Savages!" he says bitterly. "Their Yiddish! One word here, one word
there. Shikseh on one page, putz on the other, and that's the whole
vocabulary." Like Roth's novella, this is a kind of ghost story; the
characters embody a dead culture trying to come alive. But it's also
a vampire tale, since the young woman eventually rejects them as
bloodsuckers trying to live at her expense. Fascinated by the high
drama of an expiring Yiddish culture, she decides she cannot allow it
to take over her own life. Cynthia Ozick is thought of as some kind
of pious traditionalist, but this, her best story, written with
ferocious energy and style, is a work that radiates hostility from
first to last, reminding the reader of the sharp polemical turns she
often takes in her essays.

In Ozick's story "Usurpation,"
the spirit of envy takes over the protagonist herself. It begins with
a young author at the 92nd Street Y listening to a reading by a
famous older writer. After two or three sentences, her ears begin to
burn, for she feels he's telling a story that truly belongs to her,
that she was born to write. As it happens, the writer and the story
can easily be identified, since Ozick retells it. It's "The Silver
Crown," Malamud's story about a wonder rabbi, which is precisely
about the conflict of generations that is virtually the signature of
this third, or latecomer's, generation. It's also a story of the kind
of Jewish mystery and magic so dear to Ozick that she feels a sting
of regret at not having written it herself. Malamud had been there
first, but Ozick, like Steve Stern, makes her literary belatedness
the theme of her story.

It's no accident that Ozick's
stories overlap with her eloquent literary essays, or that
metafiction and postmodernism here make a surprising entry into
Jewish writing. Postmodernism, as I understand it, conveys the sense
that all texts are provisional, that we live in a world already
crowded with familiar texts and images, that originality is a
Romantic illusion and techniques like collage, pastiche and
pseudocommentary are better than realism for conveying our sense of
belatedness and repletion. At the heart of Ozick's fine story
"Puttermesser Paired" (in The Puttermesser Papers) are some
brilliantly told episodes from the life of George Eliot, which the
heroine partly re-enacts, just as Ozick weaves a lost novel by the
murdered Polish writer Bruno Schulz into The Messiah of
Stockholm.
As in the work of Jorge Luis Borges, this is writing
about writing, perched on the fine line between commentary and
invention.

It's rare that literary history so closely
mirrors social history, but the conflict of literary generations I've
described here is part of a larger pattern.

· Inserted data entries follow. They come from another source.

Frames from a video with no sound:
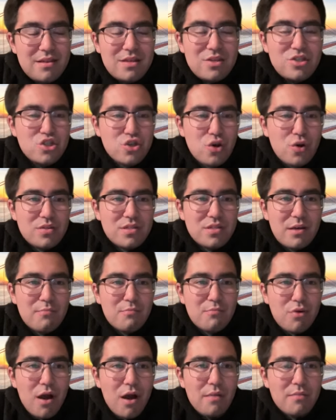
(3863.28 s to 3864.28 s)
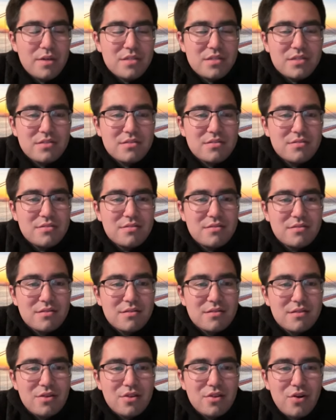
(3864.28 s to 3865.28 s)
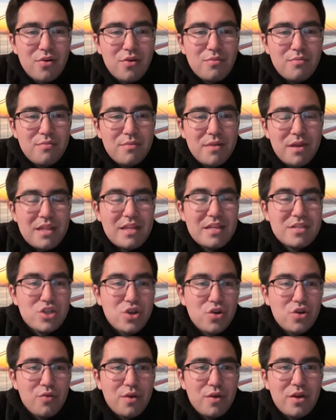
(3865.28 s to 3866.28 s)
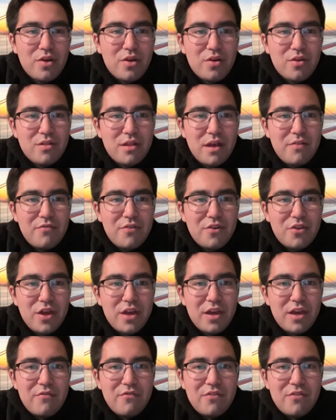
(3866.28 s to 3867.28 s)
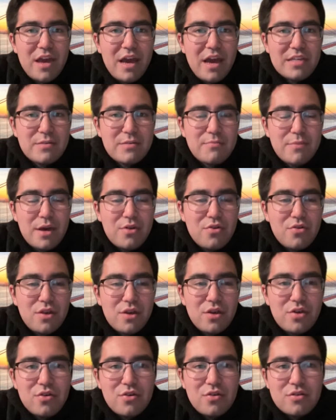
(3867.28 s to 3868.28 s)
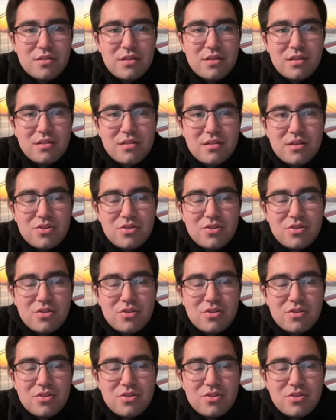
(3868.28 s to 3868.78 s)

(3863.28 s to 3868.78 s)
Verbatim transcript: he's shown some promise you know, in his career. And I feel like if he has a better year, the-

It's no news that America
has experienced a revival of ethnicity, or that the world has been
rocked by waves of resurgent nationalism. With their longstanding
commitment to the universalism of the Enlightenment, to which they
owed their emancipation, Jews have been ambivalent about
participating in this process. Jewish life in America has become far
more assimilated, but younger Jewish writers have both taken
advantage of this and sharply criticized it. They have turned to
Israel, to feminism, to the Holocaust, to earlier Jewish history and
to their own varied spiritual itineraries, ranging from neo-Orthodoxy
and mysticism to Eastern religion, as a way of redefining their
relation to both Jewish tradition and contemporary culture. If they
have lost the old connection to Europe, to Yiddish or to immigrant
life, they have begun to substitute their own distinctive Jewish and
American experiences. They are not simply living on the inherited
capital of past literary generations. The new writing so far may lack
the power of a Malamud, a Bellow or a Grace Paley, but it is
certainly not enervated by the bland, assimilated aspects of Jewish
life. Jewish writers have quarreled with one another and with
themselves, but these have been family quarrels, not holy wars.
Whatever tension this creates, it certainly gives no sign that they
are about to give up the ghost, especially now that the ghost, the
past, has taken on new flesh and blood.